2. Catheter associated urinary tract infection
In addition to being the most common bacterial infection, UTIs are also the most common type of hospital acquired infections (HAI). HAIs can be defined as a localized or systemic condition resulting from an adverse reaction to the presence of an infectious agent or toxin, which occurs in a patient in a health care setting and was not present or incubating at the time of admission [64, 66]. UTIs account for 30% of all HAI . Of these 30% infections, 80% of them are estimated to be catheter-associated . According to the CDC, CAUTIs are defined as an UTI in a patient who had an indwelling urinary catheter in place at the time of or within 48 hours prior to infection onset. CAUTI can lead to complications such as cystitis, pyelonephritis, gram-negative bacteremia, prostatitis, epididymitis, endocarditis, vertebral osteomyelitis, septic arthritis, endophthalmitis and meningitis . Additionally CAUTIs also result in prolonged hospital stay, increased cost and mortality . An estimated 15-25% of hospitalized patients will have a urinary catheter at some point during their hospital stay . Obstruction of indwelling catheters can lead to sepsis, even resulting in mortality . Each year around 13,000 deaths are attributed to UTIs in the United States . The cost associated with CAUTI episodes is about $750-$1000 per infection, and the estimated total cost in the United States ranges from $340-$450 million annually .
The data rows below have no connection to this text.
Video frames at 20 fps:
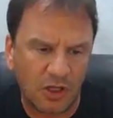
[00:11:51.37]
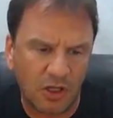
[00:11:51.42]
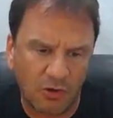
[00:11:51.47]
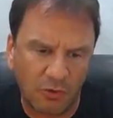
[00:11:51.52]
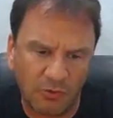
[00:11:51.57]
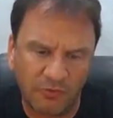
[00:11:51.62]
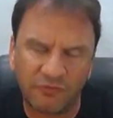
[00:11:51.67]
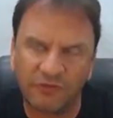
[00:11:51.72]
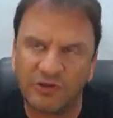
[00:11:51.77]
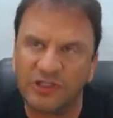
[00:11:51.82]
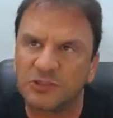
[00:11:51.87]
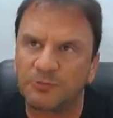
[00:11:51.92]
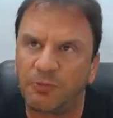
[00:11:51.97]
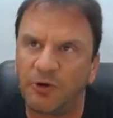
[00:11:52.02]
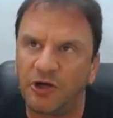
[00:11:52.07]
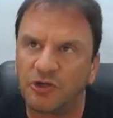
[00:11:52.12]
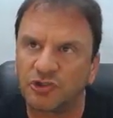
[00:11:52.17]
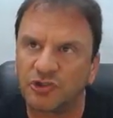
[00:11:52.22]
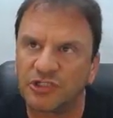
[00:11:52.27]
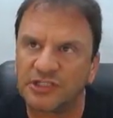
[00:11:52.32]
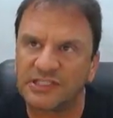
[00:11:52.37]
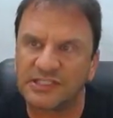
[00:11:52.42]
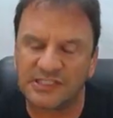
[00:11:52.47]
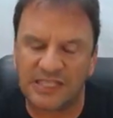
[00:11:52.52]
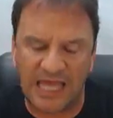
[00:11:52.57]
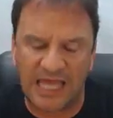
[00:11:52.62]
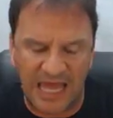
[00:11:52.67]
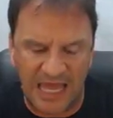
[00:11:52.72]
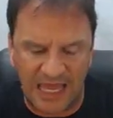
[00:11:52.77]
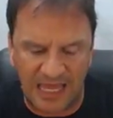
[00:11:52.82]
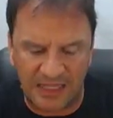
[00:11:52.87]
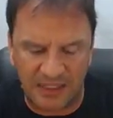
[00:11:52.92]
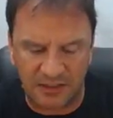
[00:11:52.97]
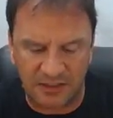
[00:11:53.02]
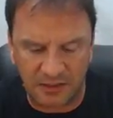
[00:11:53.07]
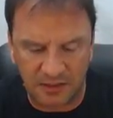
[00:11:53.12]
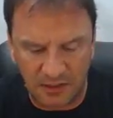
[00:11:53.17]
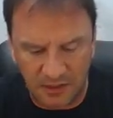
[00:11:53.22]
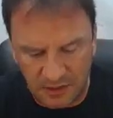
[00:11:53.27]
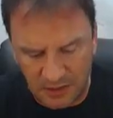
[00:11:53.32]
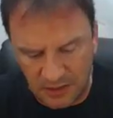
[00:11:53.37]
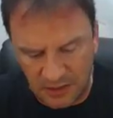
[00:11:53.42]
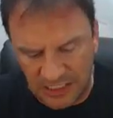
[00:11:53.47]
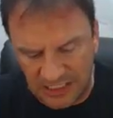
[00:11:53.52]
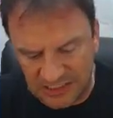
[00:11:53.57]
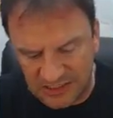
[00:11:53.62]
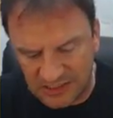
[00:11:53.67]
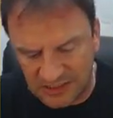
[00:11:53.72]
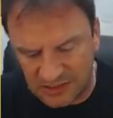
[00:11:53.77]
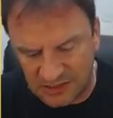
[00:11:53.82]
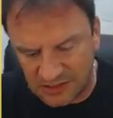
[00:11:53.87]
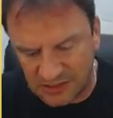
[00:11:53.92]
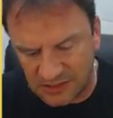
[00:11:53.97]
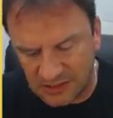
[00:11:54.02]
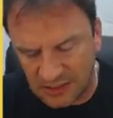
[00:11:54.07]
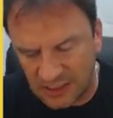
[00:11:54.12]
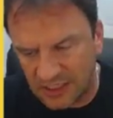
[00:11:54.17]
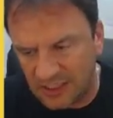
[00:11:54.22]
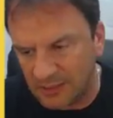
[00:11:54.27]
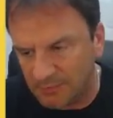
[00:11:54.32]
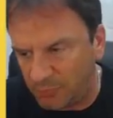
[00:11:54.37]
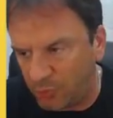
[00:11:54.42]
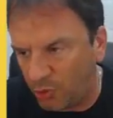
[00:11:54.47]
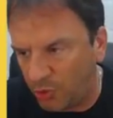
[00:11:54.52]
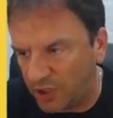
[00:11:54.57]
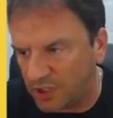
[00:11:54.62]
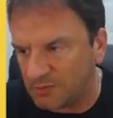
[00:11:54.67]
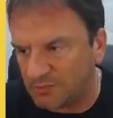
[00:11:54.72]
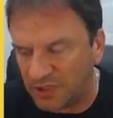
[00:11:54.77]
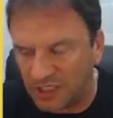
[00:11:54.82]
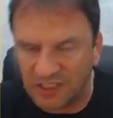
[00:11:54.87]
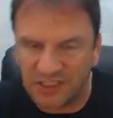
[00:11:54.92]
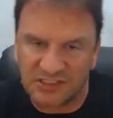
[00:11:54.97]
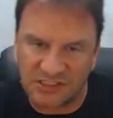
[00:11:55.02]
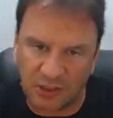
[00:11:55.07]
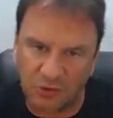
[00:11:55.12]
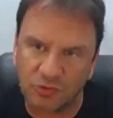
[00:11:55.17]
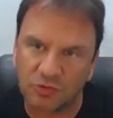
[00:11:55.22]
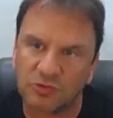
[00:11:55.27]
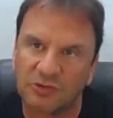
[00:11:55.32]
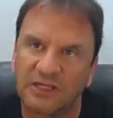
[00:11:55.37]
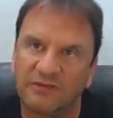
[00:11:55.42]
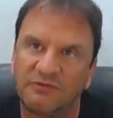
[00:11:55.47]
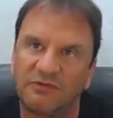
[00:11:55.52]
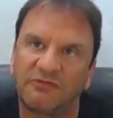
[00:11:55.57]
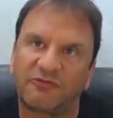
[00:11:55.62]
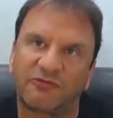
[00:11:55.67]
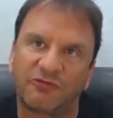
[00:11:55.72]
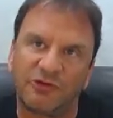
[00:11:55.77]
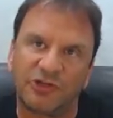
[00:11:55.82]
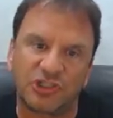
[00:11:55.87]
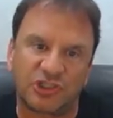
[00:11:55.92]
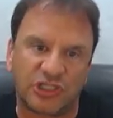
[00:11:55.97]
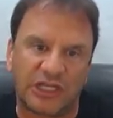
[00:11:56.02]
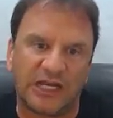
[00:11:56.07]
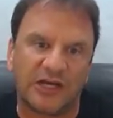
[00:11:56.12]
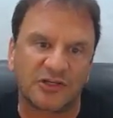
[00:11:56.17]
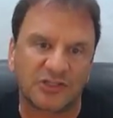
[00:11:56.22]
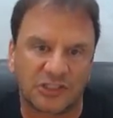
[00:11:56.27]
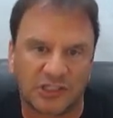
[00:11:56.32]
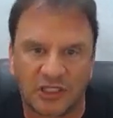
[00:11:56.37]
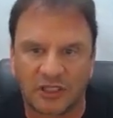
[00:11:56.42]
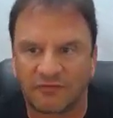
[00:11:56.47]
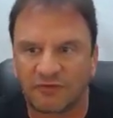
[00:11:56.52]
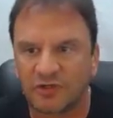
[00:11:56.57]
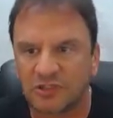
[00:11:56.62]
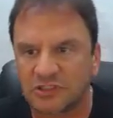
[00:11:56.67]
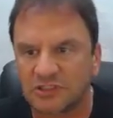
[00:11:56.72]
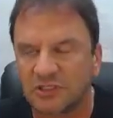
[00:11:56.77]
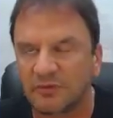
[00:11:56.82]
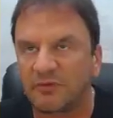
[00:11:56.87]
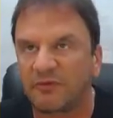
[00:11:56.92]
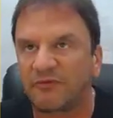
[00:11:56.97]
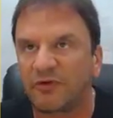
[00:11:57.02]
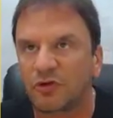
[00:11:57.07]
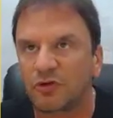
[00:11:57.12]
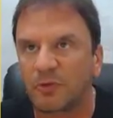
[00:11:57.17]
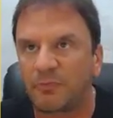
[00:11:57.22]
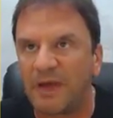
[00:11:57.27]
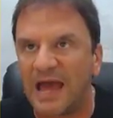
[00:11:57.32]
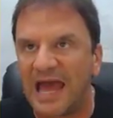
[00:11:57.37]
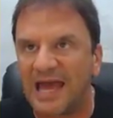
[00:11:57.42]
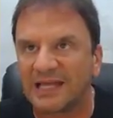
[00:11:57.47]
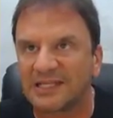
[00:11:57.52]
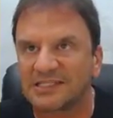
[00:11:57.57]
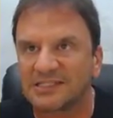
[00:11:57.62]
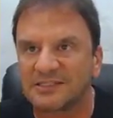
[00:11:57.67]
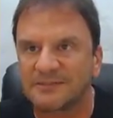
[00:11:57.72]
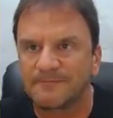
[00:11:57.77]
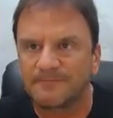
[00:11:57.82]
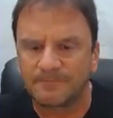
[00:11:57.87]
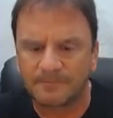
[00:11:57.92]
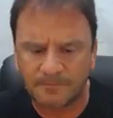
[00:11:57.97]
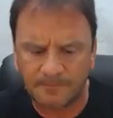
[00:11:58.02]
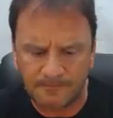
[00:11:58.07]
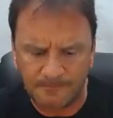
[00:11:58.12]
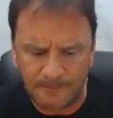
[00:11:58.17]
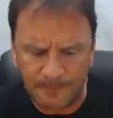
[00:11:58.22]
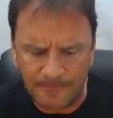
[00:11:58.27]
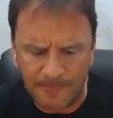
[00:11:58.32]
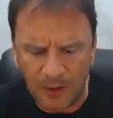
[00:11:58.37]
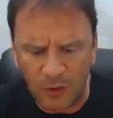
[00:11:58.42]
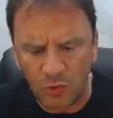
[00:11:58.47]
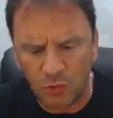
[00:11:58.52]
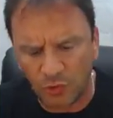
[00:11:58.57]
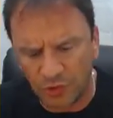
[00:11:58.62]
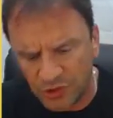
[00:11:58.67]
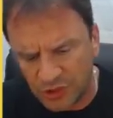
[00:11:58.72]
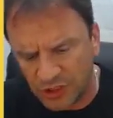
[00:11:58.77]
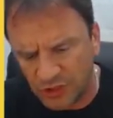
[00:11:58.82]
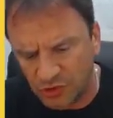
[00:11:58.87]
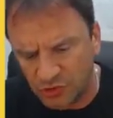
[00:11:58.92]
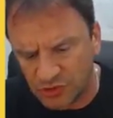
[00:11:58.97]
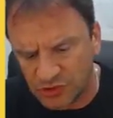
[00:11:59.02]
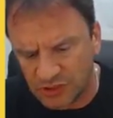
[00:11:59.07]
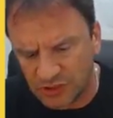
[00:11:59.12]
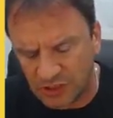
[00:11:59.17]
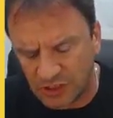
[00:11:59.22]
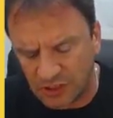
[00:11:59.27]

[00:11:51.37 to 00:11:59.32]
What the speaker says: over each purchase, and it's important because those will give you free shares in some of our other packs where you could use it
Millions of transurethral, suprapubic and nephrostomy catheters or urethral stents are used in patients every year. These devices overcome several host defenses and enable bacterial entry at a rate of 3 to 10% (cumulative rate) per day, which leads to bacteriuria in patients after a month . In intubated patients, bacteria frequently ascend from the urethral meatus into the bladder between the mucosal and catheter surfaces. In certain cases, bacteria may ascend through the drainage system due to contamination of the drainage bag or disruption of the tubing junction. The presence of a device enables the persistence of the etiologic organism in the urinary tract. Several studies have demonstrated that bacteria exist as biofilms on these devices . Formation of a biofilm and incrustation with calcium and magnesium struvites has a significant role in the pathogenesis and treatment of catheter-associated infections.
Biofilms have been around for billions of years. They have been identified in 3.2 – 3.4 billion year old South African Kornberg formation, and in deep-sea hydrothermal rocks . Similar biofilms can be found in modern hot springs and deep-sea vents [124, 160]. The presence of biofilms in both ancient fossils and in similar modern environments indicates that biofilm formation is an ancient and integral characteristic of prokaryotes. It is likely that biofilms provided homeostasis during the harsh and fluctuating conditions of the primitive earth such as extreme temperatures, pH and exposure to UV light, thus enabling complex interactions between individual cells. It is, however, generally accepted that planktonic cells existed before the development of biofilm communities. The concomitant development of both planktonic and sessile bacteria in biofilm communities could be attributed to the conditions offered by life on surfaces . The ability of bacteria to adhere to surfaces and form biofilms in different environments is due to the selective advantage that surface association offers the bacteria.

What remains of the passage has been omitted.